==== WORKING DATA ====

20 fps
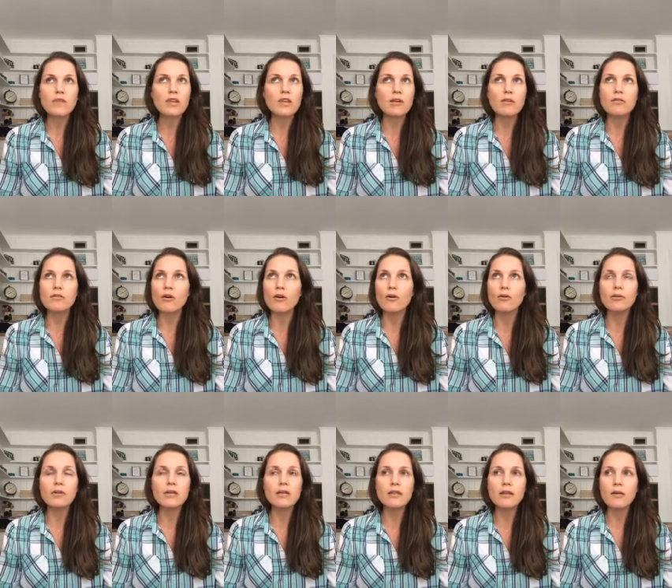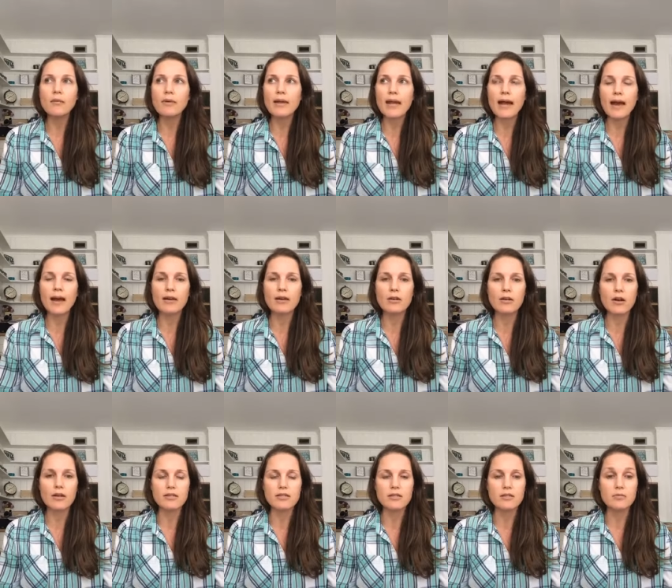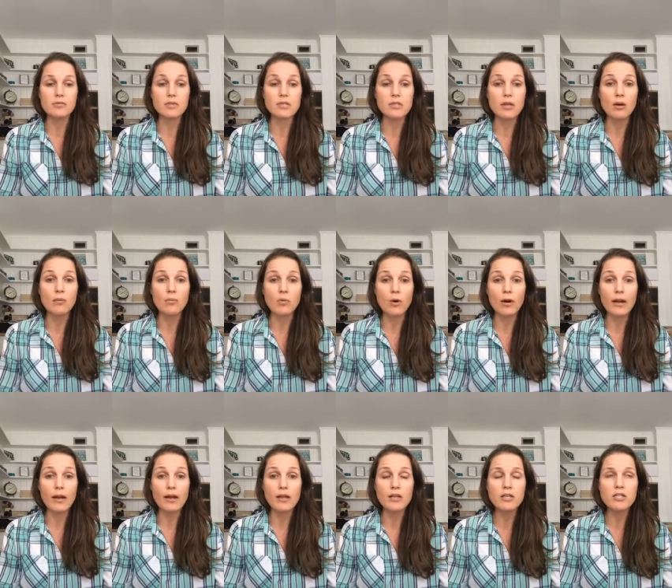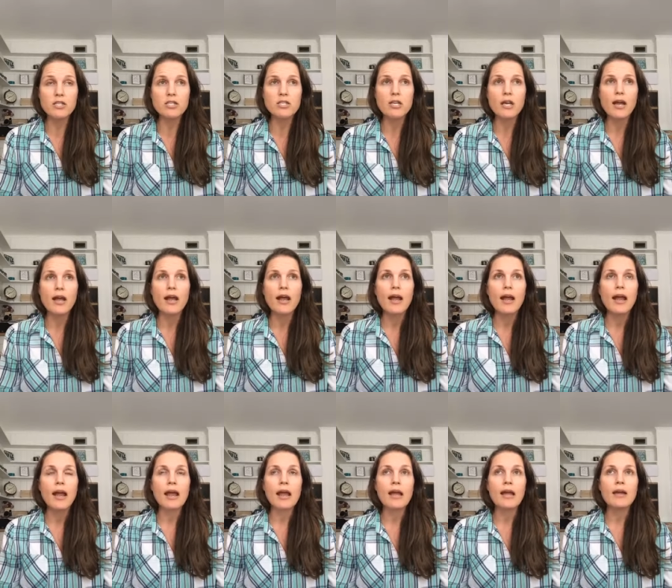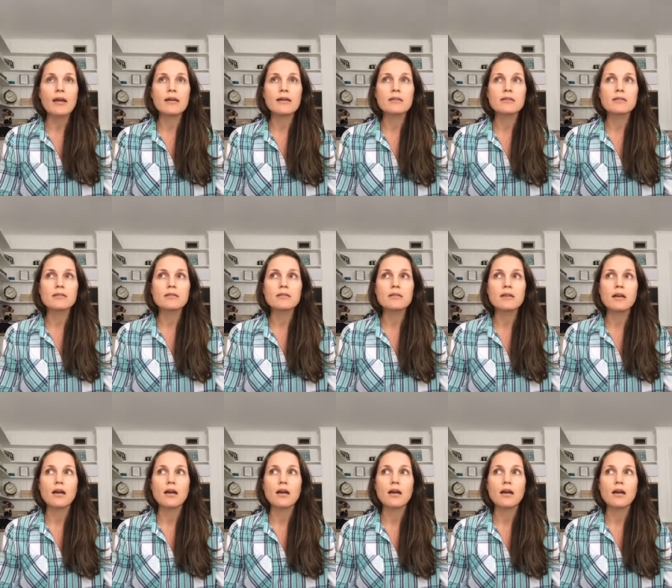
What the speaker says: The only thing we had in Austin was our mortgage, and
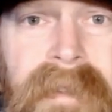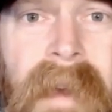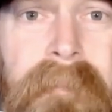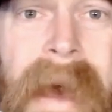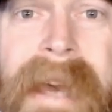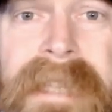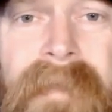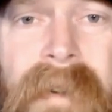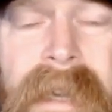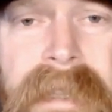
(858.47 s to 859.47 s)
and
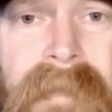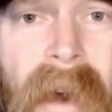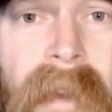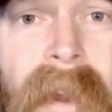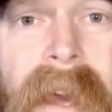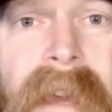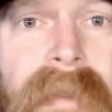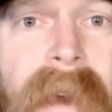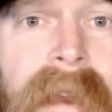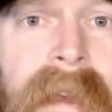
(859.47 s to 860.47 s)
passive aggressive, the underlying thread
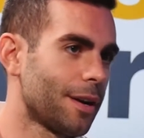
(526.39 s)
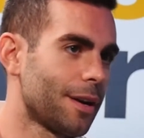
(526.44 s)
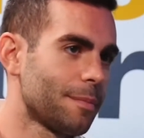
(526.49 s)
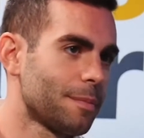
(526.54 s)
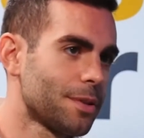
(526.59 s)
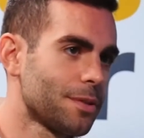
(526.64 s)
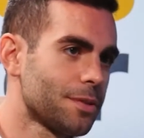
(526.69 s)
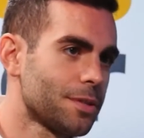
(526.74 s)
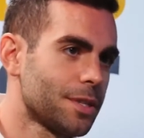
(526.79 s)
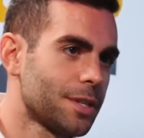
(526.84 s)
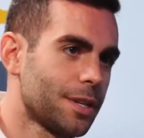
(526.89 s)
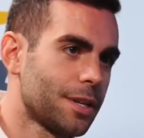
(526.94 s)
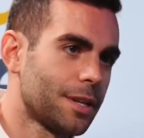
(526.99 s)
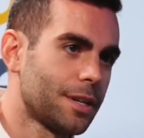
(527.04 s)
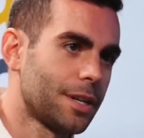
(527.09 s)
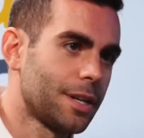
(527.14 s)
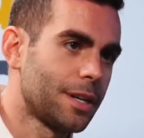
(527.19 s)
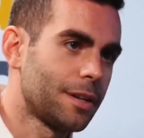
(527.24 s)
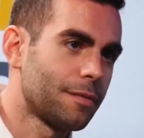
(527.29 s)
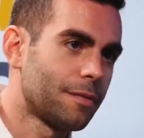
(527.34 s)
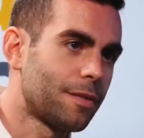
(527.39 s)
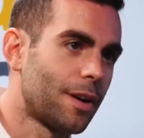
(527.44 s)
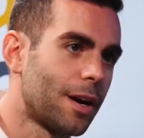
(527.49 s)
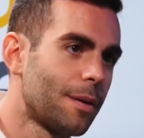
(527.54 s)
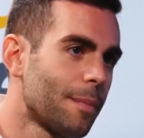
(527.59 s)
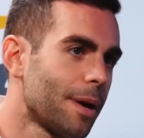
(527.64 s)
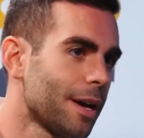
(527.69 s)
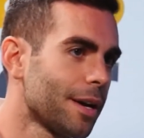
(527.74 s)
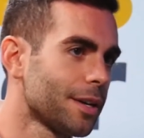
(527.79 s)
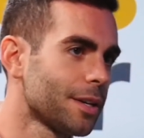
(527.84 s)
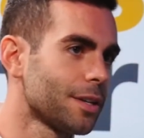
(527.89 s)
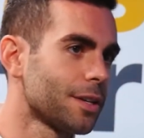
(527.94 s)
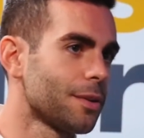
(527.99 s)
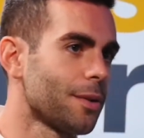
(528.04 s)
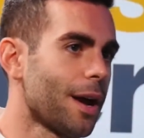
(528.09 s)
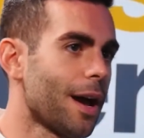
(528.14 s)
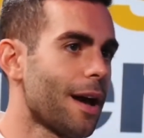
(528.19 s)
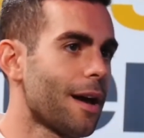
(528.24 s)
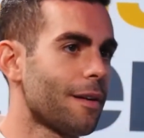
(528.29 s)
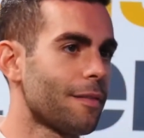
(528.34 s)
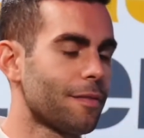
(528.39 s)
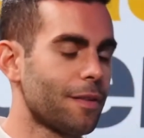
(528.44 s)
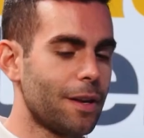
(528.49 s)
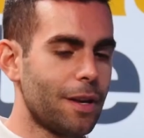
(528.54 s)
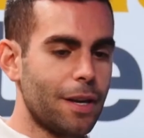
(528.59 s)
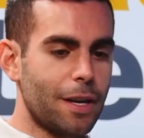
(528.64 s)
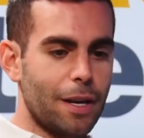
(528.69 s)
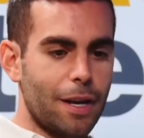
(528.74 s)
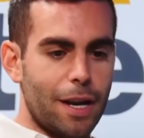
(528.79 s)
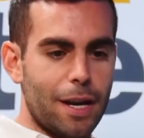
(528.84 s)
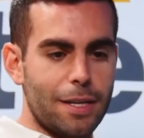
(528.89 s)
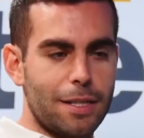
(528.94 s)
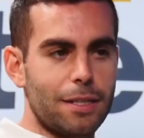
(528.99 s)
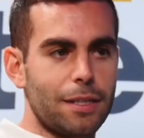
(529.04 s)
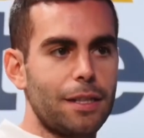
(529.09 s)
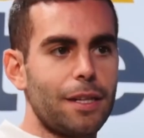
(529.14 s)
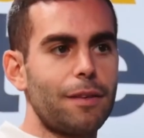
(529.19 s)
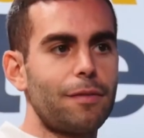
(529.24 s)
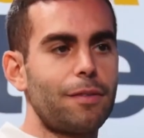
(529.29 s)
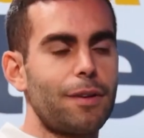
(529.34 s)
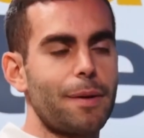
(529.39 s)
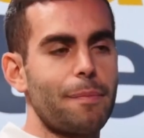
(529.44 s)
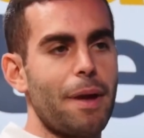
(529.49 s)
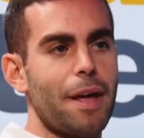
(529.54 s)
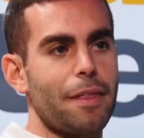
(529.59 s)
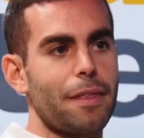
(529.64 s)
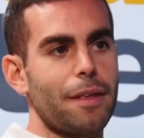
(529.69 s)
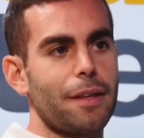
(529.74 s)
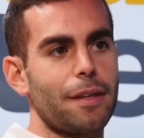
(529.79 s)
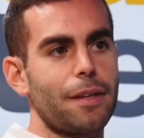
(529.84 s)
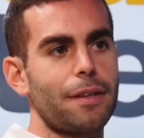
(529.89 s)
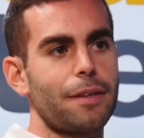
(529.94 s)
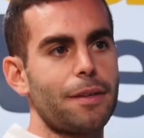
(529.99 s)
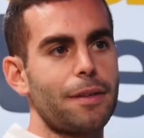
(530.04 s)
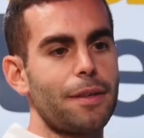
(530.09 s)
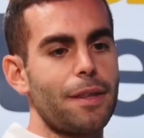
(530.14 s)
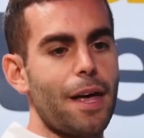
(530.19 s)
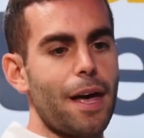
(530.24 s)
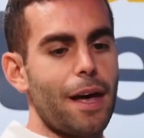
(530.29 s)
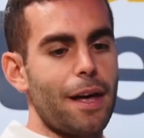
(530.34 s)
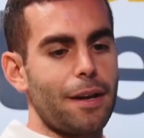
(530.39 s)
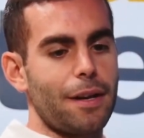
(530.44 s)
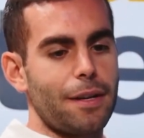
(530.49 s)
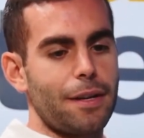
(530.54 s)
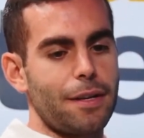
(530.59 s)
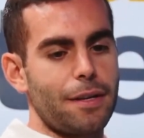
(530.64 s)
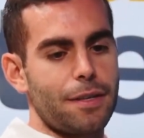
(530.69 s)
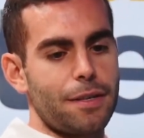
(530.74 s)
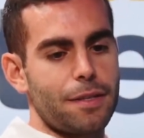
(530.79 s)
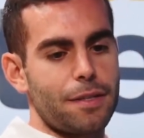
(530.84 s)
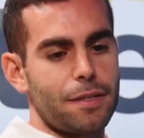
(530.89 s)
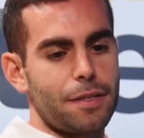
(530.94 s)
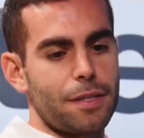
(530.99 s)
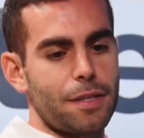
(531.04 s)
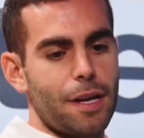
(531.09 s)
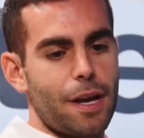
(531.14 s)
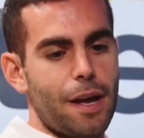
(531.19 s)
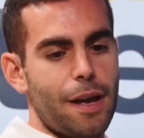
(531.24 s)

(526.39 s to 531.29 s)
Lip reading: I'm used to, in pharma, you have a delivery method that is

====

§ TASK STATEMENT: Without the pictures, return the entries exactly as they appear.

§ SOLUTION TO THE PROBLEM:
20 fps
What the speaker says: The only thing we had in Austin was our mortgage, and
(858.47 s to 859.47 s)
and
(859.47 s to 860.47 s)
passive aggressive, the underlying thread
(526.39 s)
(526.44 s)
(526.49 s)
(526.54 s)
(526.59 s)
(526.64 s)
(526.69 s)
(526.74 s)
(526.79 s)
(526.84 s)
(526.89 s)
(526.94 s)
(526.99 s)
(527.04 s)
(527.09 s)
(527.14 s)
(527.19 s)
(527.24 s)
(527.29 s)
(527.34 s)
(527.39 s)
(527.44 s)
(527.49 s)
(527.54 s)
(527.59 s)
(527.64 s)
(527.69 s)
(527.74 s)
(527.79 s)
(527.84 s)
(527.89 s)
(527.94 s)
(527.99 s)
(528.04 s)
(528.09 s)
(528.14 s)
(528.19 s)
(528.24 s)
(528.29 s)
(528.34 s)
(528.39 s)
(528.44 s)
(528.49 s)
(528.54 s)
(528.59 s)
(528.64 s)
(528.69 s)
(528.74 s)
(528.79 s)
(528.84 s)
(528.89 s)
(528.94 s)
(528.99 s)
(529.04 s)
(529.09 s)
(529.14 s)
(529.19 s)
(529.24 s)
(529.29 s)
(529.34 s)
(529.39 s)
(529.44 s)
(529.49 s)
(529.54 s)
(529.59 s)
(529.64 s)
(529.69 s)
(529.74 s)
(529.79 s)
(529.84 s)
(529.89 s)
(529.94 s)
(529.99 s)
(530.04 s)
(530.09 s)
(530.14 s)
(530.19 s)
(530.24 s)
(530.29 s)
(530.34 s)
(530.39 s)
(530.44 s)
(530.49 s)
(530.54 s)
(530.59 s)
(530.64 s)
(530.69 s)
(530.74 s)
(530.79 s)
(530.84 s)
(530.89 s)
(530.94 s)
(530.99 s)
(531.04 s)
(531.09 s)
(531.14 s)
(531.19 s)
(531.24 s)

(526.39 s to 531.29 s)
Lip reading: I'm used to, in pharma, you have a delivery method that is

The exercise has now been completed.